Extends is used to specify which template is to be inherited – so if you wanted to inherit the base template, for instance, this would look like {​% extends "base.njk" %​}. (The Nunjucks community has adopted .njk as the default file extension for Nunjucks template files, but you can use whichever file extension you want.) 

The inheritance chain can be as long as you like – you might have pages that inherit a specific news.njk template for news articles, for instance, which itself inherits the base.njk template that contains the items that appear on every page.  

Nunjucks template inheritance

Includes 

Include is the opposite of extends. Rather than calling a template to be used as a base, includes pull in blocks of code to be used inside the template you’re currently using. 

This is useful for sharing components across several templates – for example, if you wanted to call the Nunjucks files for the header and the footer, it would look like {​% include "header.njk" %​}  and {​% include "footer.njk" %​}, respectively. 

Nunjucks Includes

Macros

Macros allow you to define reusable chunks of markup, but dynamically define the content to be used by the macro, much like a programming language function. This allows for a component such as a page header to be created, but then called as a macro where we pass in the page title to be displayed. An example of this would be: {{ PageHeader.SetTitle(‘Editable title within header') }} 

Nunjucks Macros

Macros can be imported from other templates and used anywhere across the site.
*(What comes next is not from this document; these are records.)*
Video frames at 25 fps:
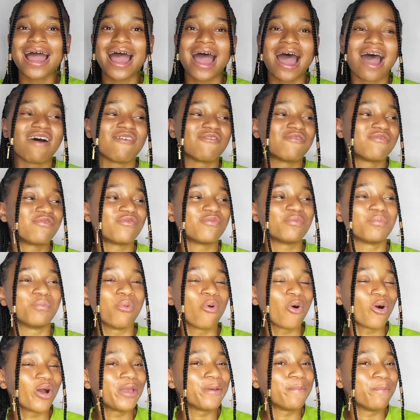have
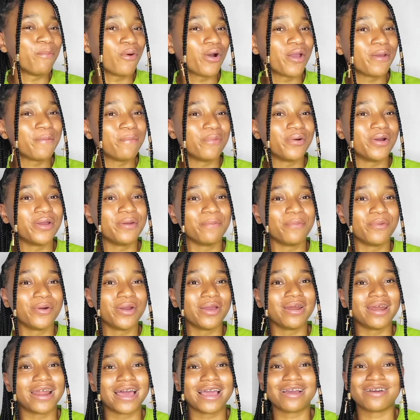boy boy boy
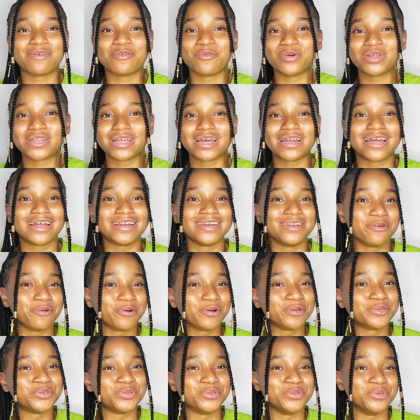boy like water that they
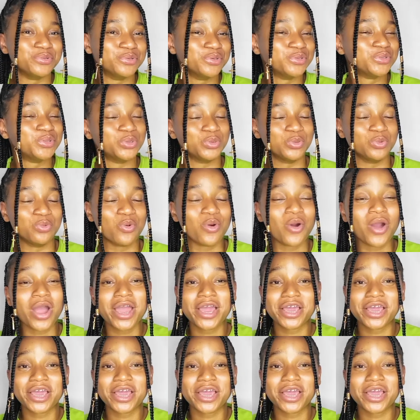want to use to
If you need to make a change to a function, simply change it in the macro and it will then be changed everywhere it appears. 

Nunjucks Macros 02

Logic

Nunjucks’ logic functionality is particularly strong, which has helped us to solve problems early on in the flat build that would usually be encountered later on in the integration process. 

For instance, Nunjucks can be prepared to smoothly accommodate data that might be missing from the CMS – if we’re building the layout for a news article, we can plan for the possibility that some news articles might be missing an image or might not have a category selected, and use the if expression to specify how the layout should be altered in those cases. That way, the layout is able to gracefully accommodate the missing data. 

These are just a few of the templating engine’s most useful features – full documentation of all the language that you might want to use when creating templates with Nunjucks can be found here. 

Nunjucks supports more advanced page composition elements than many of the templating engines on the ever-expanding market, so if you choose to go with another engine, be sure to check it can do everything you might need before you start building. 

Ultimately, a templating engine is just another tool, and a tool is only as useful as its user – but if you want to cut down on development time, improve readability and maintainability, and save yourself a lot of headaches, it’s a tool you should become comfortable using.